Стиснув зубы и закрыв рот, у меня нет другого выбора, и приходится дышать через нос и здесь сильно воняет. Я чувствую, как рвота подступает к моему горлу, но я снова ее сглатываю.
Если меня вырвет, то он заставит меня съесть все это, как в прошлый раз.

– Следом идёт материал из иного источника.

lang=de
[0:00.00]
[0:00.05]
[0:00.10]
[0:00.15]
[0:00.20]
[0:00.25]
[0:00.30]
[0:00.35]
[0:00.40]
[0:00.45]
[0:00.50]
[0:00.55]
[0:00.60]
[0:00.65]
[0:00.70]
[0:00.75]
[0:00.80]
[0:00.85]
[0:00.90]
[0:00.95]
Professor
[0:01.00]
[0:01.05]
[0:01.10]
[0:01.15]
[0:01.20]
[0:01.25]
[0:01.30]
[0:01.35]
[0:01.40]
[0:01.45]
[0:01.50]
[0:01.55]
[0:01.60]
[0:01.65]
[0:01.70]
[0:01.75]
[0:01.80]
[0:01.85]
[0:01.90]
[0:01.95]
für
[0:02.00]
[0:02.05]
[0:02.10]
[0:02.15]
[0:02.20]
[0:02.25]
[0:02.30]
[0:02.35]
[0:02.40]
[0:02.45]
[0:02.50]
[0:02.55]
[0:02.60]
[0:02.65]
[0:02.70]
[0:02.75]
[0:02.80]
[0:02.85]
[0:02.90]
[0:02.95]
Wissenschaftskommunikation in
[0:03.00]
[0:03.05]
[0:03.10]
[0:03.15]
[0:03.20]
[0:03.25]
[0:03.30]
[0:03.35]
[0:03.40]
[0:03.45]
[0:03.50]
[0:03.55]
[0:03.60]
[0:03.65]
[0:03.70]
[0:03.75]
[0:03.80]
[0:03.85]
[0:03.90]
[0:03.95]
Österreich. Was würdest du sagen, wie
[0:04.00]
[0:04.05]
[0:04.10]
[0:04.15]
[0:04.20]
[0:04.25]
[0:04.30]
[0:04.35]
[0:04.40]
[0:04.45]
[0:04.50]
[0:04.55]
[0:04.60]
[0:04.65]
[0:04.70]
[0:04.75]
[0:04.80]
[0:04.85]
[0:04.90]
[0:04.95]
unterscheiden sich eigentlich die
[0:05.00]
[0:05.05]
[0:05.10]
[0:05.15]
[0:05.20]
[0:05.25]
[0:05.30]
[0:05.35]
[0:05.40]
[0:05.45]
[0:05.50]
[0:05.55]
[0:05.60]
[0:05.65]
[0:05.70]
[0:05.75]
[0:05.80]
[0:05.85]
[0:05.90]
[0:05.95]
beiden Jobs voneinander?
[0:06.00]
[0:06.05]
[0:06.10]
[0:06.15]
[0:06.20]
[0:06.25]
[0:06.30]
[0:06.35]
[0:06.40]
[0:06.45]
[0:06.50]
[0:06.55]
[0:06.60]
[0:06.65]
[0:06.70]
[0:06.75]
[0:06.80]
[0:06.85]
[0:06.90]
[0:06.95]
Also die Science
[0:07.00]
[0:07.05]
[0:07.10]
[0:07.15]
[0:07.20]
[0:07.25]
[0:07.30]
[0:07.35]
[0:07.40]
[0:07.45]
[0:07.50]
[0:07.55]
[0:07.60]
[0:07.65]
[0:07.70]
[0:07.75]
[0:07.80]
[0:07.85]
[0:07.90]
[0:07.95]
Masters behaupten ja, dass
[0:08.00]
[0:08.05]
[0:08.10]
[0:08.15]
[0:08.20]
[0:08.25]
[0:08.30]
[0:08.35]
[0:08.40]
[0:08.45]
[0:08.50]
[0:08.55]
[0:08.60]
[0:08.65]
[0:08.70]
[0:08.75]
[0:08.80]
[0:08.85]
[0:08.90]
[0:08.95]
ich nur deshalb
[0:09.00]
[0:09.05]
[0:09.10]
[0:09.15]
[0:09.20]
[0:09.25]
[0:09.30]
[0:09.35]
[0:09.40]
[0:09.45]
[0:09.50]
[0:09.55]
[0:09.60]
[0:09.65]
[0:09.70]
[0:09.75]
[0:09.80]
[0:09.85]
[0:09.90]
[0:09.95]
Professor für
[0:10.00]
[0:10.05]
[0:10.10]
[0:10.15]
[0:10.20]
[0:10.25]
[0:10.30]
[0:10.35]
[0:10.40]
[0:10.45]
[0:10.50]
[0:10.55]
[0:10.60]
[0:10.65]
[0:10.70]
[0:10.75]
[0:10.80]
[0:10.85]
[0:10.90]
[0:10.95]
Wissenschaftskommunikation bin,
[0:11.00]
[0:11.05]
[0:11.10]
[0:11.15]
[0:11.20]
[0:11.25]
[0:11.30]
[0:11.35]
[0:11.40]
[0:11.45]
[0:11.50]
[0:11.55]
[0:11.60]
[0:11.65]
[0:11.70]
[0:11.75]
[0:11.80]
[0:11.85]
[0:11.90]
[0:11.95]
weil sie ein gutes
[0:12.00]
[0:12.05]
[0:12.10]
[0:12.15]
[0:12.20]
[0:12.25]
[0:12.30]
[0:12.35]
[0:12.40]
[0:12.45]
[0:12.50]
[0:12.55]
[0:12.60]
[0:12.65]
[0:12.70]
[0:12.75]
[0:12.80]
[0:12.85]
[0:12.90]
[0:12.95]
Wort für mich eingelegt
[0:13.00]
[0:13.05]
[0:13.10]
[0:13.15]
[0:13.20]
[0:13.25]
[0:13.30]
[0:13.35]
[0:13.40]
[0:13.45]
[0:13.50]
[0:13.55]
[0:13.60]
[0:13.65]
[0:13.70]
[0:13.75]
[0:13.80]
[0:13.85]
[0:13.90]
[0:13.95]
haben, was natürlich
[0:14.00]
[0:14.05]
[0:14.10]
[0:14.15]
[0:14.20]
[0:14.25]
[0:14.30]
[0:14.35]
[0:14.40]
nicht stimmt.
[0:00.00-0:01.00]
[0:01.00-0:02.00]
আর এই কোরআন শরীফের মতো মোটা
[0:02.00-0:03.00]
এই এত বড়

Мама сидит в углу комнаты. Она опустошена. Не осталось ничего от милой женщины, которую я так любил. Он заставляет ее смотреть, но она уходит в то место, о котором он не знает. Она исчезает у себя в голове и напевает. Я закрываю глаза и слушаю ее. Она напевает одну из песен, которые пела мне, когда я был ребенком. Это единственная форма комфорта, которая у меня сейчас может быть. Отец наказал ее за то, что она приходит проведывать меня ночью, поэтому она перестала это делать. Мне бы хотелось сказать, что я понимаю, но это не так. Сейчас я ненавижу ее так же сильно, как и его.
Я — ребенок. Ей следовало бы защищать меня. Не наоборот.
Она слаба. И я ненавижу ее.
***
Шестнадцать лет...
Мне наср*ть на всех и вся. Пусть говорят. Однажды я покину это место, и тогда все будет значительно лучше. Я пинаю забор из проволоки и отталкиваюсь, чтобы уйти.
— Эй, ушлёпок, у тебя порвана рубашка и от тебя воняет.
Я смотрю на всеобщего любимчика и смеюсь.
— Бесишься из-за того, что я собираюсь украсть твою девушку, Крис?
Лицо Криса краснеет. Он не самый красивый парень, но он спортсмен, а это означает, что у него есть некий богоподобный статус в этой дыре, под названием школа. Он подходит ко мне, сжимает мою уже и так порванную рубашку и усмехается.